Exact copy, no pictures: set down every entry below as written.

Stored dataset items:
#####

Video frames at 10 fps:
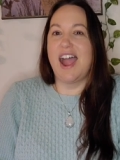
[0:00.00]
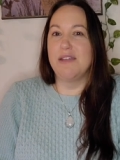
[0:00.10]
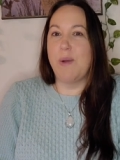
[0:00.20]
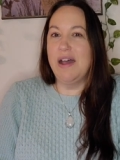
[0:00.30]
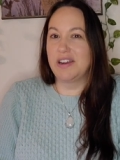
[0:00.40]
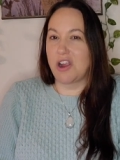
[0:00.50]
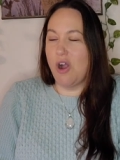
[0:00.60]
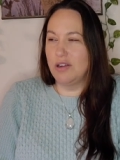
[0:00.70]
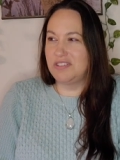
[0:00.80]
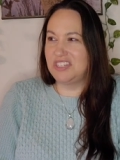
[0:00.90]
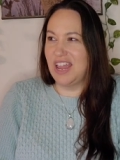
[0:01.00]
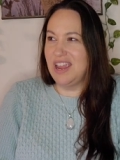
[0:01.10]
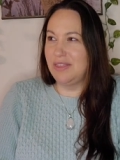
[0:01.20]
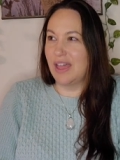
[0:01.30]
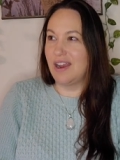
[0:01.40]
I want to
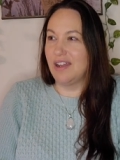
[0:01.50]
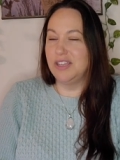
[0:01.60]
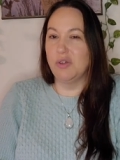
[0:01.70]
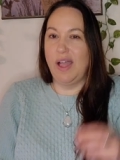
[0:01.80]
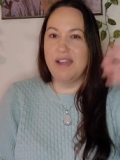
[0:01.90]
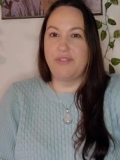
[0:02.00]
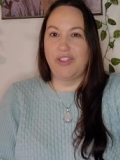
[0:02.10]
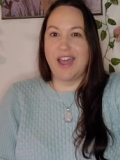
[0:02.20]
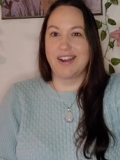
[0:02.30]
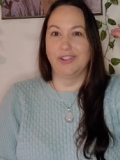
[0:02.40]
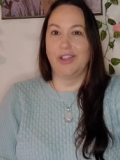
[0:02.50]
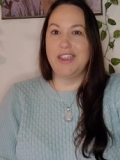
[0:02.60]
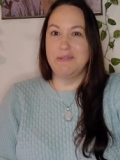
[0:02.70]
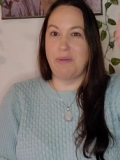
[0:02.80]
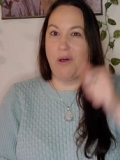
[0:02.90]
say that uh, you'll have a lot of
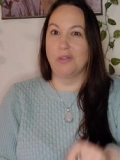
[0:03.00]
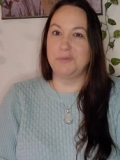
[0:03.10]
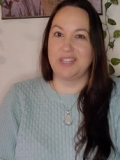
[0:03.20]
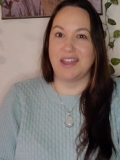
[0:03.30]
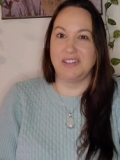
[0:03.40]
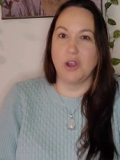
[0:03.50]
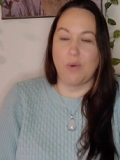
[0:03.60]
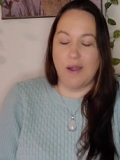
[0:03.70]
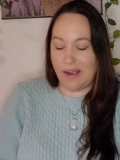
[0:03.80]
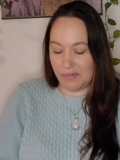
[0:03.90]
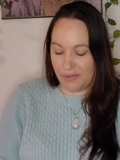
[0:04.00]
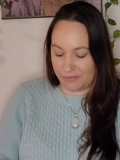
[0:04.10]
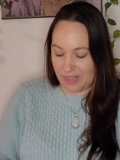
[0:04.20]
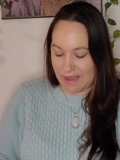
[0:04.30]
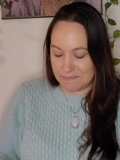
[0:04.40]
light bulbs that go off,
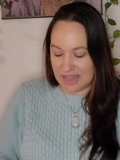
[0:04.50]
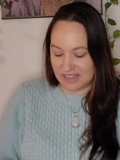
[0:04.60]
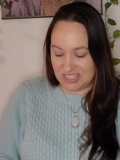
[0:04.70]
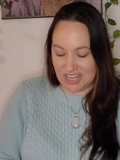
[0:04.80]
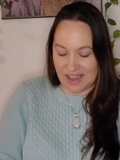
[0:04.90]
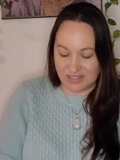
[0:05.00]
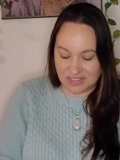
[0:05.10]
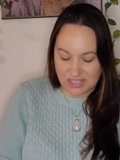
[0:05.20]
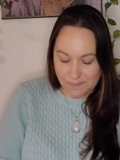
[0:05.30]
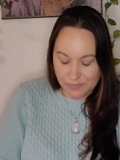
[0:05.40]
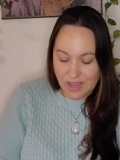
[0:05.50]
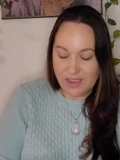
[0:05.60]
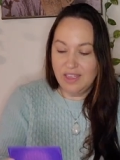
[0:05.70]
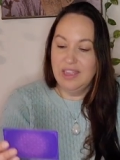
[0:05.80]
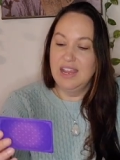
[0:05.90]
if that makes sense.
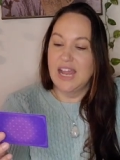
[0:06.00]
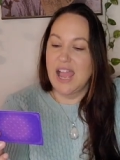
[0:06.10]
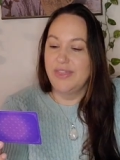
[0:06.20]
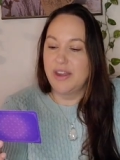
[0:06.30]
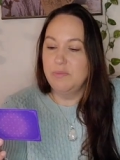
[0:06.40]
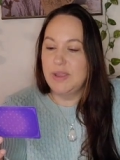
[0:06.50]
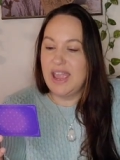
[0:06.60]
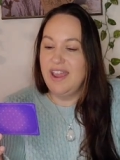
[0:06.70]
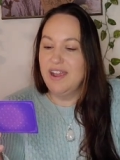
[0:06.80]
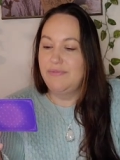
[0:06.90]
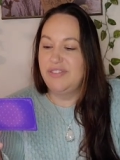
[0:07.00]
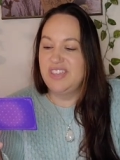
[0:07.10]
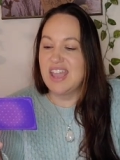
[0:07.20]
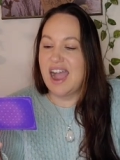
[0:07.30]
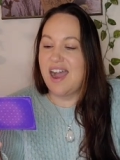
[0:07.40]
And then we have
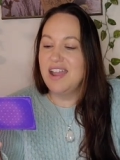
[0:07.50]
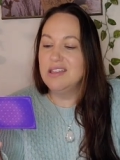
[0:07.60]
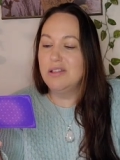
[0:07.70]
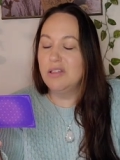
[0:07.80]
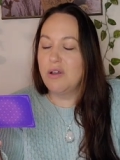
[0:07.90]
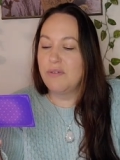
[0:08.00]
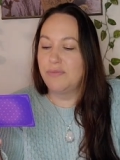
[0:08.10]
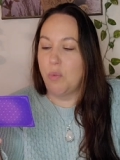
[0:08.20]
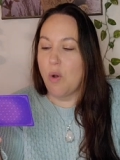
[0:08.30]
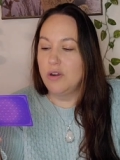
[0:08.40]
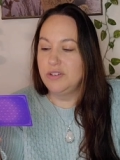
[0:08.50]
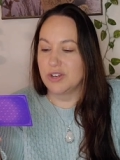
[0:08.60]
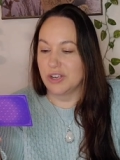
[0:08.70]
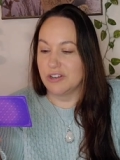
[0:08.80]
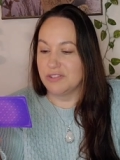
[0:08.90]
the Isle of
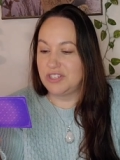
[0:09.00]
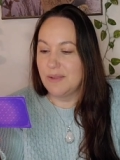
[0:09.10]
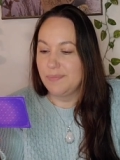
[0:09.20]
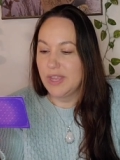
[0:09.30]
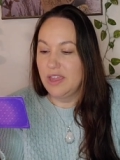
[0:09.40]
Wonders.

#####

SOLUTION TO THIS PROBLEM:
Video frames at 10 fps:
[0:00.00]
[0:00.10]
[0:00.20]
[0:00.30]
[0:00.40]
[0:00.50]
[0:00.60]
[0:00.70]
[0:00.80]
[0:00.90]
[0:01.00]
[0:01.10]
[0:01.20]
[0:01.30]
[0:01.40]
I want to
[0:01.50]
[0:01.60]
[0:01.70]
[0:01.80]
[0:01.90]
[0:02.00]
[0:02.10]
[0:02.20]
[0:02.30]
[0:02.40]
[0:02.50]
[0:02.60]
[0:02.70]
[0:02.80]
[0:02.90]
say that uh, you'll have a lot of
[0:03.00]
[0:03.10]
[0:03.20]
[0:03.30]
[0:03.40]
[0:03.50]
[0:03.60]
[0:03.70]
[0:03.80]
[0:03.90]
[0:04.00]
[0:04.10]
[0:04.20]
[0:04.30]
[0:04.40]
light bulbs that go off,
[0:04.50]
[0:04.60]
[0:04.70]
[0:04.80]
[0:04.90]
[0:05.00]
[0:05.10]
[0:05.20]
[0:05.30]
[0:05.40]
[0:05.50]
[0:05.60]
[0:05.70]
[0:05.80]
[0:05.90]
if that makes sense.
[0:06.00]
[0:06.10]
[0:06.20]
[0:06.30]
[0:06.40]
[0:06.50]
[0:06.60]
[0:06.70]
[0:06.80]
[0:06.90]
[0:07.00]
[0:07.10]
[0:07.20]
[0:07.30]
[0:07.40]
And then we have
[0:07.50]
[0:07.60]
[0:07.70]
[0:07.80]
[0:07.90]
[0:08.00]
[0:08.10]
[0:08.20]
[0:08.30]
[0:08.40]
[0:08.50]
[0:08.60]
[0:08.70]
[0:08.80]
[0:08.90]
the Isle of
[0:09.00]
[0:09.10]
[0:09.20]
[0:09.30]
[0:09.40]
Wonders.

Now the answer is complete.